Des critères non-satisfaits

Ainsi, les théologiens catholiques "du monde entier" ont eux-mêmes souligné, selon la Commission, que "ni les attaques du Hamas le 7 octobre ni la guerre dévastatrice menée par Israël en réponse ne satisfont aux critères d’une 'guerre juste' selon la doctrine catholique." Celle-ci part du postulat que la guerre demeure fondamentalement un grand mal, mais qu'elle est parfois inévitable, voire nécessaire, et doit donc être encadrée. Ses critères, que l'on retrouve encore dans le Catéchisme de l'Église catholique (CEC §2309) ont d'abord été énumérés par les penseurs antiques, notamment Cicéron, puis par saint Augustin et enfin saint Thomas d'Aquin, au XIIIe siècle. Selon ce dernier, pour qu’une guerre soit juste, elle doit répondre à trois conditions cumulatives : être déclarée par une autorité publique compétente, suivre une cause juste, c'est-à-dire être réactive ou défensive après une faute ou agression commise par l'ennemi; enfin, l’intention de celui qui la mène doit être droite. C'est notamment sur ce dernier critère que l'idée d'une guerre juste menée par Israël est remise en question.

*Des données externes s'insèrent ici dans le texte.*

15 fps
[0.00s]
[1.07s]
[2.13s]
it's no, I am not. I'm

Saint Thomas d'Aquin alerte en effet sur le risque du désir de vengeance inhérent à la volonté de réparer l'agression subie : "Le désir de nuire, la cruauté dans la vengeance, la violence et l'inflexibilité de l'esprit, la sauvagerie dans le combat, la passion de dominer et autres choses semblables, voilà qui est jugé coupable par le droit." Si les moyens utilisés par le belligérant pour parvenir à ses fins sont disproportionnés, la condition de "l'intention recta" ne sera donc pas remplie, ce que dénonce ici la Commission Justice et Paix : "Certains prétendent que la guerre suit les règles de la "proportionnalité", affirmant qu'une guerre qui se poursuivrait jusqu'à la fin pourrait sauver la vie d'Israéliens dans le futur (...)", dénonce-t-elle ainsi. "De cette manière, la sécurité de personnes hypothétiques dans le futur est privilégiée par rapport à la vie d'êtres humains vivants et respirants qui sont tués chaque jour."

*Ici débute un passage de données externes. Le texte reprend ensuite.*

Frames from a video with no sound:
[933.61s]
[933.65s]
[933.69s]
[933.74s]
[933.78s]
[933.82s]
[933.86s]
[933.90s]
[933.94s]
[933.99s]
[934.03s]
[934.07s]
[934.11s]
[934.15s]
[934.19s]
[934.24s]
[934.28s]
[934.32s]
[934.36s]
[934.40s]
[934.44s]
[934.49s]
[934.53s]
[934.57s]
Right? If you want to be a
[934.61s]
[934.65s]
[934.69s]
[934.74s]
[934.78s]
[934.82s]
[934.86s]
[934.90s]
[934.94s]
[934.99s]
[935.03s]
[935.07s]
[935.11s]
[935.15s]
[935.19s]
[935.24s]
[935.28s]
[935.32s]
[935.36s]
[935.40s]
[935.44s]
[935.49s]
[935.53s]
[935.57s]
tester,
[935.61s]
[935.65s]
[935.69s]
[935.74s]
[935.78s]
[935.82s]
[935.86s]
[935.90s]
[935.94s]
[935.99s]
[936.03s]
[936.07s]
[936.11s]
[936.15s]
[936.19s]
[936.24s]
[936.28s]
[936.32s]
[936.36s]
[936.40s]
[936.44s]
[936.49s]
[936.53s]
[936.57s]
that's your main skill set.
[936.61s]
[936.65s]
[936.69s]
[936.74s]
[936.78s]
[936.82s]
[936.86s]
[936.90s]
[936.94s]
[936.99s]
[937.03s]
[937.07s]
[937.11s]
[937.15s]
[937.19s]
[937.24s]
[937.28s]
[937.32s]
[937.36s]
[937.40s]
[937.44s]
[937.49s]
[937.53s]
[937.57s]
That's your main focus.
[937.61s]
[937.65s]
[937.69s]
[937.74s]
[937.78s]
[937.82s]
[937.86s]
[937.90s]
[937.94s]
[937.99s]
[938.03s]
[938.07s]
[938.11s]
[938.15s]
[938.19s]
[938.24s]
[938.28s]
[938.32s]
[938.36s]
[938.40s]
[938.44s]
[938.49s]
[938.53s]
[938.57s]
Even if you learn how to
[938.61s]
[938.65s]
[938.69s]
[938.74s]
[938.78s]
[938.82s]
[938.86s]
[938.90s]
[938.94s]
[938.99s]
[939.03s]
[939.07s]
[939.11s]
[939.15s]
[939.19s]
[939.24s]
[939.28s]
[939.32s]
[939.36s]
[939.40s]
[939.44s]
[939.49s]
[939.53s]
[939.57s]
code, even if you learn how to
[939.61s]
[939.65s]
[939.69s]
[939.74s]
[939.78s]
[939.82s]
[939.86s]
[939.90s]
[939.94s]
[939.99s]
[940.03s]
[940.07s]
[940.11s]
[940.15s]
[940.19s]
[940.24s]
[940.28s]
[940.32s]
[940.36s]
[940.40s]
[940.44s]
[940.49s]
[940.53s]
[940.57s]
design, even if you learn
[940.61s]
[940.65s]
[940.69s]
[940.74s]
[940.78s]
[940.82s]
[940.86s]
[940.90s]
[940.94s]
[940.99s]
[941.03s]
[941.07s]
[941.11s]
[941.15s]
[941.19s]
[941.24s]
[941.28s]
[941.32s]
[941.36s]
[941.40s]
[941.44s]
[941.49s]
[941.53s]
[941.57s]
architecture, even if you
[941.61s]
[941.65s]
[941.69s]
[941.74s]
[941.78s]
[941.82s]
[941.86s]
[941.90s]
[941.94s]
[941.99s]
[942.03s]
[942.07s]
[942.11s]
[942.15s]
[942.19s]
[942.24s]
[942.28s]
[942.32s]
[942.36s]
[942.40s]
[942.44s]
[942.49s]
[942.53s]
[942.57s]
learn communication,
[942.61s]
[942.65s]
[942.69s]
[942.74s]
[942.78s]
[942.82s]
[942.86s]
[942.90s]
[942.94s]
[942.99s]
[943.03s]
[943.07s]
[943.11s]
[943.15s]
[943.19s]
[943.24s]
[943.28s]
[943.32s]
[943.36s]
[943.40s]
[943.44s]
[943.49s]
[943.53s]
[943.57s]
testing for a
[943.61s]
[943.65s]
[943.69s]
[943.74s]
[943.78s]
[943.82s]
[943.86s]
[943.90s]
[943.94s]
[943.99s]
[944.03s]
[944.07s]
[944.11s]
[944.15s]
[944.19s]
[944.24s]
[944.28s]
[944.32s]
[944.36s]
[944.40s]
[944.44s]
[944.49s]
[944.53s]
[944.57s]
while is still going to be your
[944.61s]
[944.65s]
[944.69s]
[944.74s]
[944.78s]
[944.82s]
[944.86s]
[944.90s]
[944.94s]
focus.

Réaction de l'ambassade d'Israël

Et de rappeler la position du pape François : s'il a bien "évoqué le droit israélien à l'autodéfense à la suite de l'attaque du Hamas", le Pape n'a eu de cesse d'appeler au cessez-le-feu et à la libération des otages israéliens et palestiniens. Dans son encyclique de 2020 intitulée Fratelli tutti, François prenait par ailleurs une forme de distance avec le concept de "guerre juste", selon lui de moins en moins applicable aux guerres du XXIe siècle. Compte tenu du développement d’armements de plus en plus sophistiqués, "la guerre a acquis un pouvoir destructif incontrôlé qui affecte beaucoup de victimes civiles innocentes", se désolait ainsi le Pape tout en affirmant qu'il est "très difficile aujourd’hui de défendre les critères rationnels, mûris en d’autres temps, pour parler d’une possible ‘guerre juste’."

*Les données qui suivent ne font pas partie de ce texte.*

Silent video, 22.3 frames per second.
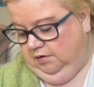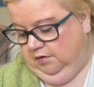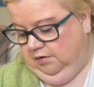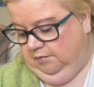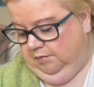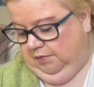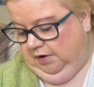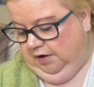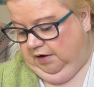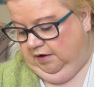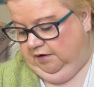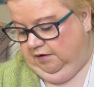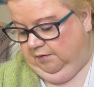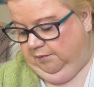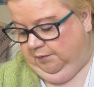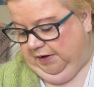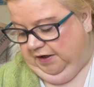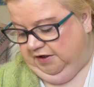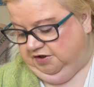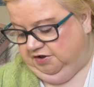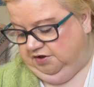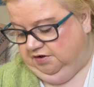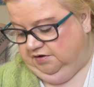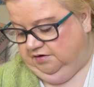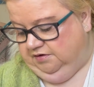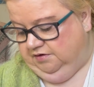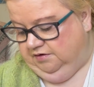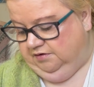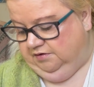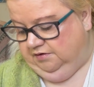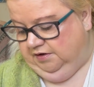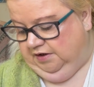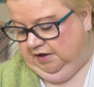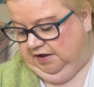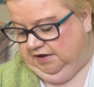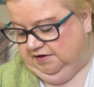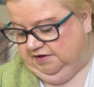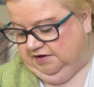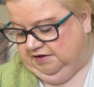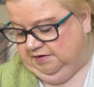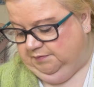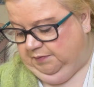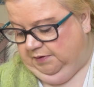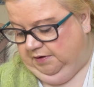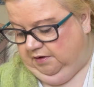by the Passion Knit
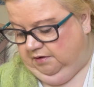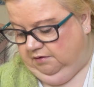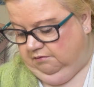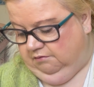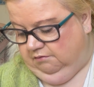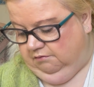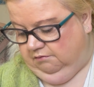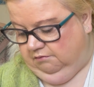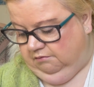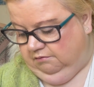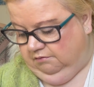Spin.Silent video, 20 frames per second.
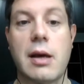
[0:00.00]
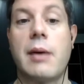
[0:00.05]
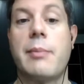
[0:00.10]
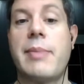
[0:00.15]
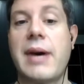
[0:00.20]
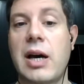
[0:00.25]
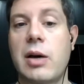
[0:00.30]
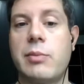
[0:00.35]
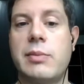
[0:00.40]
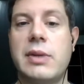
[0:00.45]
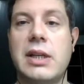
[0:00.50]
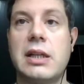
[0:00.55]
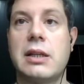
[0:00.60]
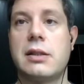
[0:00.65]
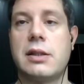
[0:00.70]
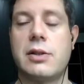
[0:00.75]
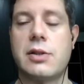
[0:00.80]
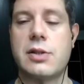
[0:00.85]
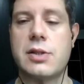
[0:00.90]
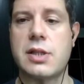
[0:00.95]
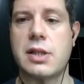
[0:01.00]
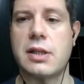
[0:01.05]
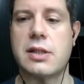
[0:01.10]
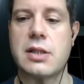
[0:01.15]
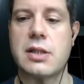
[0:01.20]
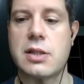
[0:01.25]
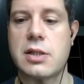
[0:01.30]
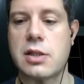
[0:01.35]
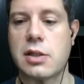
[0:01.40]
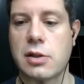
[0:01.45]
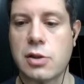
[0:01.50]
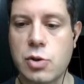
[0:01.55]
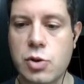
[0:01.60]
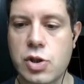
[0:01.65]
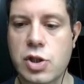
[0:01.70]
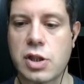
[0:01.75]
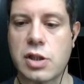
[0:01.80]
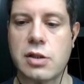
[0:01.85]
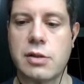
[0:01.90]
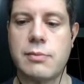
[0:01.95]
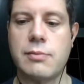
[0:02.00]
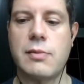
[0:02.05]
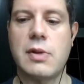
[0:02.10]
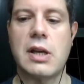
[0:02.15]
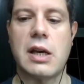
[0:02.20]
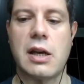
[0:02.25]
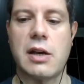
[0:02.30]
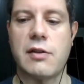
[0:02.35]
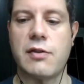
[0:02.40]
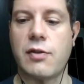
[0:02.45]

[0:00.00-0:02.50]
about media literacy as a solution uh,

La publication de ce document par la Commission Justice et Paix de Terre sainte a fait réagir l’ambassade d’Israël près le Saint-Siège. Ce mardi 2 juillet, cette dernière a accusé "certains chrétiens" de s’opposer "au droit d’Israël de se défendre contre ses ennemis" . Affirmant que l'armée israélienne ne mène pas une "guerre de Gaza" mais réagit à une "guerre contre l’existence d’Israël", l'ambassade insiste sur les attaques provenant d’Iran, du Liban, de Syrie et du Yémen. Elle assure en outre que les objectifs d’Israël sont clairs, contrairement à ce que dénonce la Commission Justice et Paix : "mettre fin à la domination du Hamas dans la bande de Gaza et garantir que les atrocités comme celles commises le 7 octobre ne se répètent pas", et affirme enfin qu'Israël fait son mieux pour effectuer une distinction entre civils et militaires au contraire du Hamas.